Selain itu, dengan mempertimbangkan daya beli masyarakat berpenghasilan rendah yang berkisar Rp 3 juta ke bawah, penghuni rusun akan diberikan fasilitas penunjang dari mulai transportasi TransJakarta gratis hingga layanan kesehatan.
"Kami mau buat satu model yang kami subsidi habis, (subsidi diberikan) 80% lebih. Di situ anaknya (anak penghuni rusun) dapat KJP (Kartu Jakarta Pintar), naik bus gratis, ada dokter macam-macam," tutur Ahok kala itu.
Namun memang masyarakat tak bisa menjual kembali rusun tersebut dan peruntukannya hanya bagi warga yang direlokasi Pemprov DKI Jakarta dari lokasi hunian yang tak tertata rapi sebelumnya.
Anies resmi meluncurkan skema pembiayaan dan persyaratan kepemilikan rusunami DP Rp 0 pada 12 Oktober 2018.
Persyaratan umum bagi warga yang ingin memiliki rusunami ini harus ber-KTP DKI yang telah tinggal di Jakarta sekurang-kurangnya 5 tahun dan warga yang belum punya rumah maupun menerima subsidi perumahan.
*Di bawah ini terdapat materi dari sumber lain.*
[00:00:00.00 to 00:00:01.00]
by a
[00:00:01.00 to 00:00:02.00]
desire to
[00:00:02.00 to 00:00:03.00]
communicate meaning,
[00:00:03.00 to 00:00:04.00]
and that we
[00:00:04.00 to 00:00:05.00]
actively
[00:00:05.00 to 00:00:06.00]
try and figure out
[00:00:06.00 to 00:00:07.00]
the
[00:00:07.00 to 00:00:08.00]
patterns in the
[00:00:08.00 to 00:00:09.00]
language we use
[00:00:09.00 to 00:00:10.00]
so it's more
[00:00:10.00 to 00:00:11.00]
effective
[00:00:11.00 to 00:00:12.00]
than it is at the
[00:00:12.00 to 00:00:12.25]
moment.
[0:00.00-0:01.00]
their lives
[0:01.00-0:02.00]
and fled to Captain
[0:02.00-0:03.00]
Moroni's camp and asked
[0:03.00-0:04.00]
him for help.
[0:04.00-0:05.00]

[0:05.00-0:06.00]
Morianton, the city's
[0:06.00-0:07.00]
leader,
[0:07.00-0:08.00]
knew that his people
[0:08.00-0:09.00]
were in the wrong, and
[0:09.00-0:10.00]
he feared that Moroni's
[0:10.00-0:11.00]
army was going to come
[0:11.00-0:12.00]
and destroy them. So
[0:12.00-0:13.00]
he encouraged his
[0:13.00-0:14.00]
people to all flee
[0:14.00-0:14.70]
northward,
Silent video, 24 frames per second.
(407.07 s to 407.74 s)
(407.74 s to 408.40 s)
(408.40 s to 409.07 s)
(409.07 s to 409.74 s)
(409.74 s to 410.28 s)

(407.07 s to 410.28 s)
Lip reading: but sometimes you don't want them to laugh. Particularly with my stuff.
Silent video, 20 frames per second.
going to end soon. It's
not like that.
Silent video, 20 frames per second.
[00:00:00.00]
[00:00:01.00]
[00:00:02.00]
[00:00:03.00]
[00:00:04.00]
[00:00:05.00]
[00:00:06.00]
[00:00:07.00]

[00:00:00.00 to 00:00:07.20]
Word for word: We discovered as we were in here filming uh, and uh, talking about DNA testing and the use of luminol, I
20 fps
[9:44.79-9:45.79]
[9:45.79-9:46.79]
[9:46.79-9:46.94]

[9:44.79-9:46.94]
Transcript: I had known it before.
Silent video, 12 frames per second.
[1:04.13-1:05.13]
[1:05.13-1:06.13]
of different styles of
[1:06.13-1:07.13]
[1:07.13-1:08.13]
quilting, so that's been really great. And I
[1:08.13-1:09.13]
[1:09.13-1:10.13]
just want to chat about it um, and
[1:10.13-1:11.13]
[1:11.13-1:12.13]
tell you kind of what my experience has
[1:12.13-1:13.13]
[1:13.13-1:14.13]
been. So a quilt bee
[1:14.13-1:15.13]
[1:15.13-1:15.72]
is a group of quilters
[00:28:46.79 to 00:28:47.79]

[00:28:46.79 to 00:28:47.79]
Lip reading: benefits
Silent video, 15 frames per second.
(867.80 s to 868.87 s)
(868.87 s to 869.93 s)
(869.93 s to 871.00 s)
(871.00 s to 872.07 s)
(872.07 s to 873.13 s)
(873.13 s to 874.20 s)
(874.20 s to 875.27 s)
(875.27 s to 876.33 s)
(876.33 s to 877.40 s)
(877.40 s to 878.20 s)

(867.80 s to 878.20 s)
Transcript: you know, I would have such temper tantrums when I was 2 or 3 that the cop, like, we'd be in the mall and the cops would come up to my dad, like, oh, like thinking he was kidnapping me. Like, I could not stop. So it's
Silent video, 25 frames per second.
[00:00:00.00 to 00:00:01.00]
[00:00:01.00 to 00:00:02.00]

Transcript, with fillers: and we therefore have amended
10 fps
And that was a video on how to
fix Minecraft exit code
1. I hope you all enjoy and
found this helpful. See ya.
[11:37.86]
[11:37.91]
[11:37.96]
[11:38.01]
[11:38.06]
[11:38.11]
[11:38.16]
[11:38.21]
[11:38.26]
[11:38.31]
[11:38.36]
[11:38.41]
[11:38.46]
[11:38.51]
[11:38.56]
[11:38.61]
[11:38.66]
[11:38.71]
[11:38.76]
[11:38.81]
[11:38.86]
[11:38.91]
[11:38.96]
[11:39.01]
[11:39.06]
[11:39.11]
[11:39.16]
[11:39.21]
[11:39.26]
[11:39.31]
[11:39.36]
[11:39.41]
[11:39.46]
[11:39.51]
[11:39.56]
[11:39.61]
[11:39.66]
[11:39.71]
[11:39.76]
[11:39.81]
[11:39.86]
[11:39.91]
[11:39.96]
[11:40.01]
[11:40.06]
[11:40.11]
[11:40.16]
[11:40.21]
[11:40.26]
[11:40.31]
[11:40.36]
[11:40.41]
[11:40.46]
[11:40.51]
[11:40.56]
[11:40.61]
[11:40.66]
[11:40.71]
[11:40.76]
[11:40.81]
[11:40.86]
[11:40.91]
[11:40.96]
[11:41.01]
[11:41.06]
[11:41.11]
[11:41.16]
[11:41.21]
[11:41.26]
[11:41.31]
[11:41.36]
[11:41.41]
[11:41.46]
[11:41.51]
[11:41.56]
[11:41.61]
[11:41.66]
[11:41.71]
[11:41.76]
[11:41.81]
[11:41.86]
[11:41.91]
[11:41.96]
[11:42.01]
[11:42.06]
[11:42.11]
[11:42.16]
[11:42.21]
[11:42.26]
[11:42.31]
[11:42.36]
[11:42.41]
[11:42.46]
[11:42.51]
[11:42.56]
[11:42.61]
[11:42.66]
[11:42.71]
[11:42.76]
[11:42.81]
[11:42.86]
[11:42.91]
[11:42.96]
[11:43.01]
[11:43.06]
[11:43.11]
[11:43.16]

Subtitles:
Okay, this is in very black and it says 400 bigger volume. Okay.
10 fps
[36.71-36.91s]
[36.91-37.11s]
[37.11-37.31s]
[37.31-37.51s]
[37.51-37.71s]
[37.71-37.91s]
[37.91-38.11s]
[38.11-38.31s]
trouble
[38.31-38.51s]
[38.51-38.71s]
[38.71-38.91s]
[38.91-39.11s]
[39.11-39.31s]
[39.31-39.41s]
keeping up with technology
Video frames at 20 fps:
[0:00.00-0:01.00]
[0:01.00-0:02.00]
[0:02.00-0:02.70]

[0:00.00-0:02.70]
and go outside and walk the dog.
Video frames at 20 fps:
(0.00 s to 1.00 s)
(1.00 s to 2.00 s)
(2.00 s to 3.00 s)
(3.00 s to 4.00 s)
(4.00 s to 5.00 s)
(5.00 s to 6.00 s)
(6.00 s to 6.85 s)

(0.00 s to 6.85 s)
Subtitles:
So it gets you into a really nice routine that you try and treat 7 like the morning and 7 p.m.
Warga yang boleh membeli rusunami ini juga yang berpenghasilan Rp 4-7 juta setiap bulan, warga yang taat pajak, dan diprioritaskan bagi warga yang telah menikah. Bagi warga yang terpilih, wajib memiliki rekening Bank DKI.
Rusun tersebut akan terbagi dalam dua tipe, yakni tipe 21 berkisar Rp 184,8 juta-Rp213,4 juta dan tipe 36 berkisar Rp 304,92 juta-Rp 310 juta sebanyak 360 unit," ujarnya.
Jangka waktu cicilan atau tenor ialah 15 dan 20 tahun. Skema cicilan yang digunakan akan merujuk pada Fasilitas Likuiditas Pembiayaan Perumahan (FLPP) dari pemerintah pusat.
Cicilannya sebesar Rp 2.008.337 per bulan, jangka waktu 20 tahun, estimasi penghasilan Rp 5.738.105. Cicilan Rp 2.426.665 per bulan, jangka waktu 15 tahun, estimasi penghasilan Rp 6.933.329.